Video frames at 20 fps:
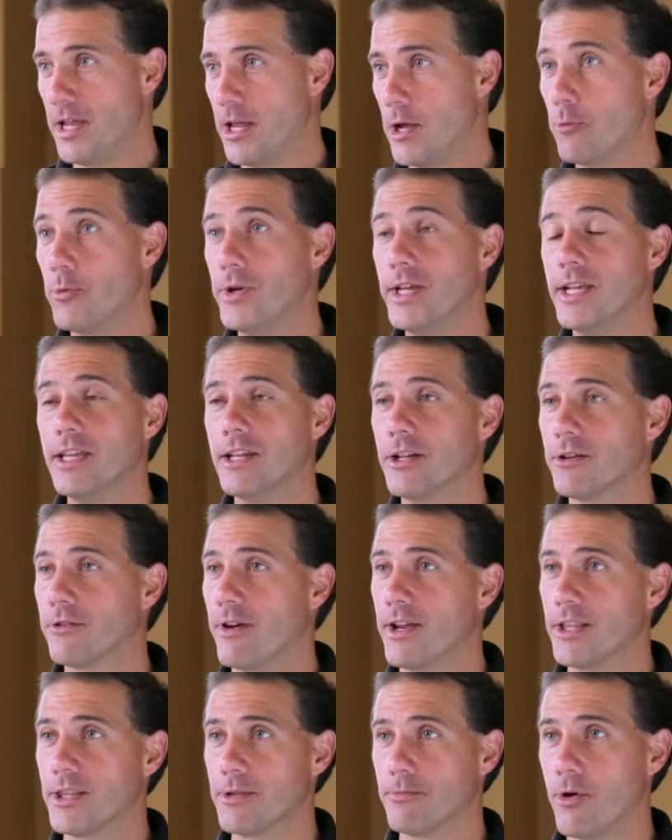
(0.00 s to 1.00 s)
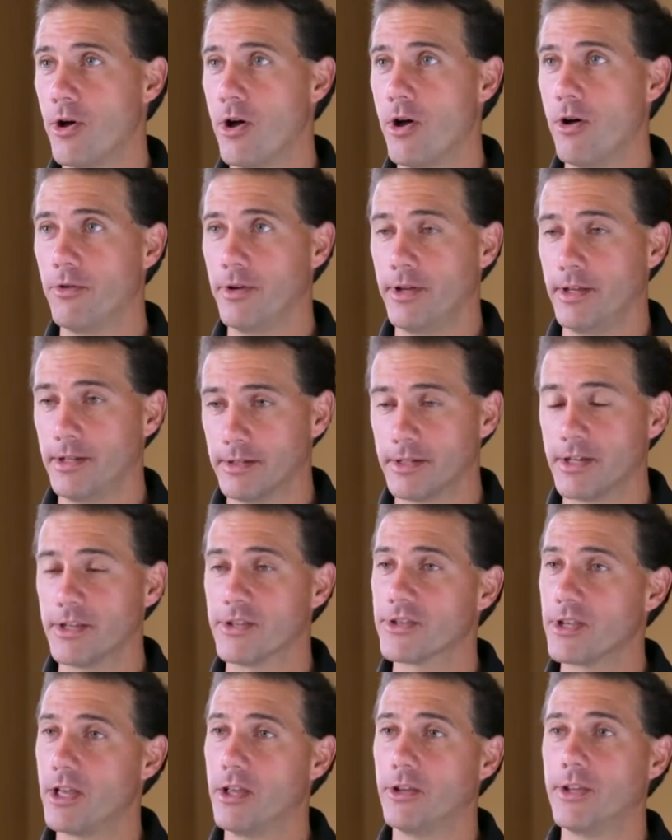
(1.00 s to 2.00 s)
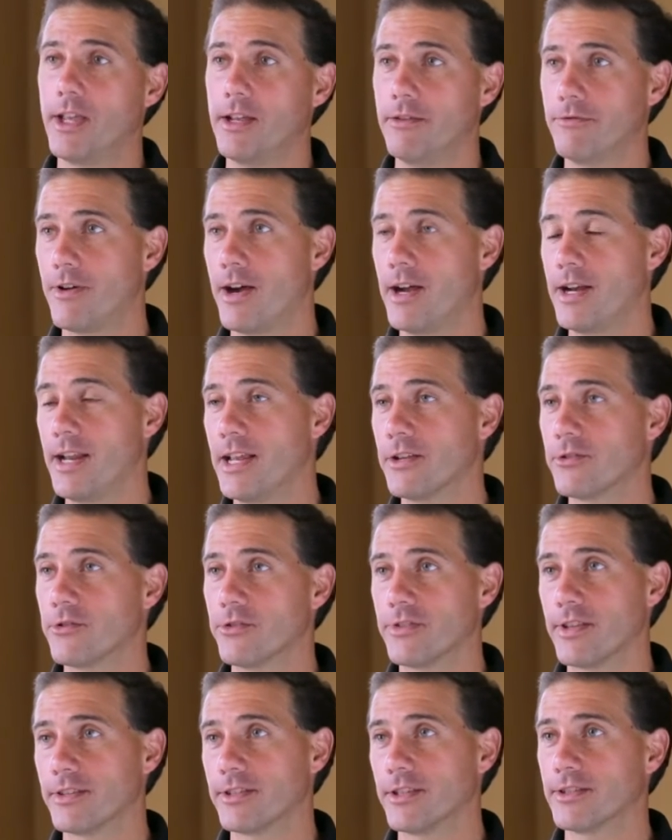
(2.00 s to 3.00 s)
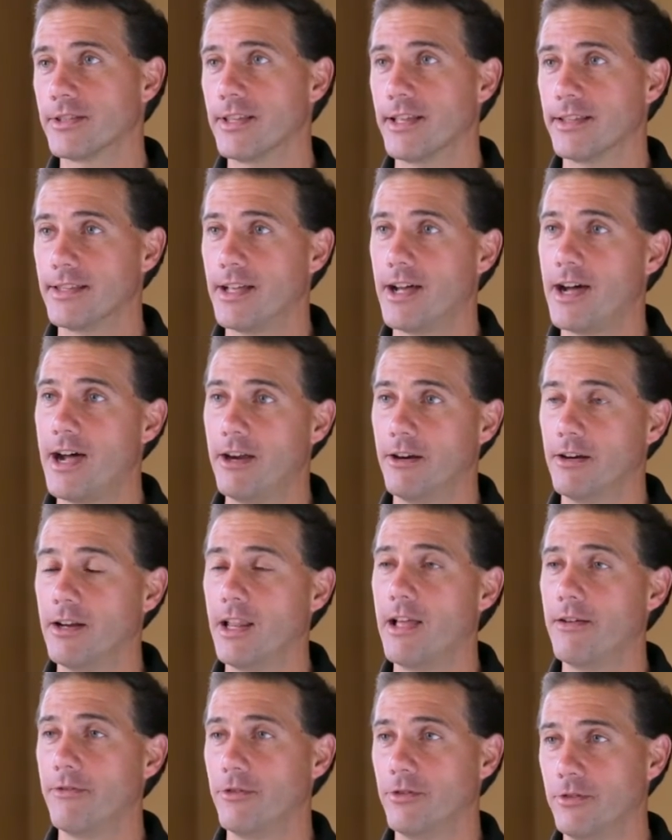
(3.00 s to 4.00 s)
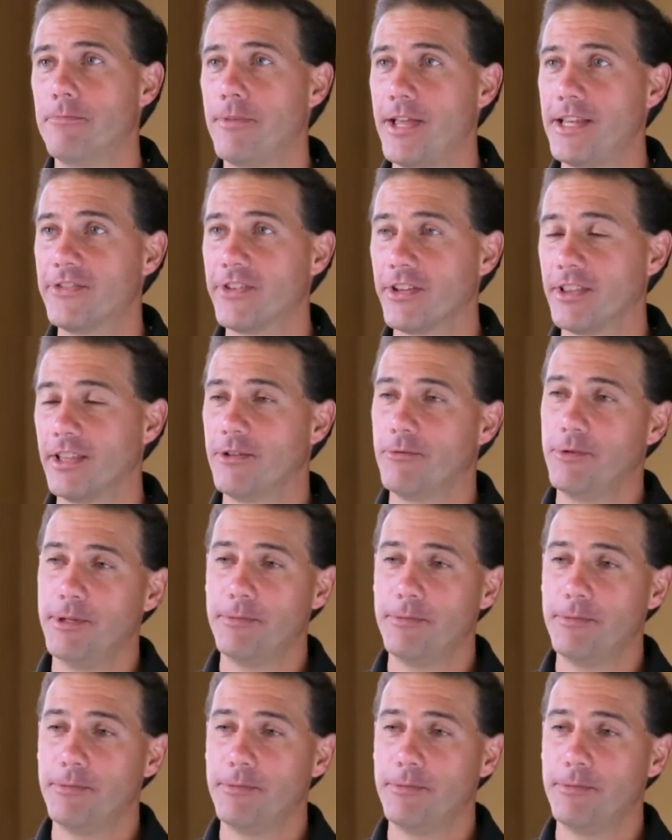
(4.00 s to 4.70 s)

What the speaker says: and we integrate them all and consolidate financials at the higher level. Basically,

■ ■ ■

WORK REQUEST
Reproduce the material word for word, minus the images.

TASK RESPONSE
Video frames at 20 fps:
(0.00 s to 1.00 s)
(1.00 s to 2.00 s)
(2.00 s to 3.00 s)
(3.00 s to 4.00 s)
(4.00 s to 4.70 s)

What the speaker says: and we integrate them all and consolidate financials at the higher level. Basically,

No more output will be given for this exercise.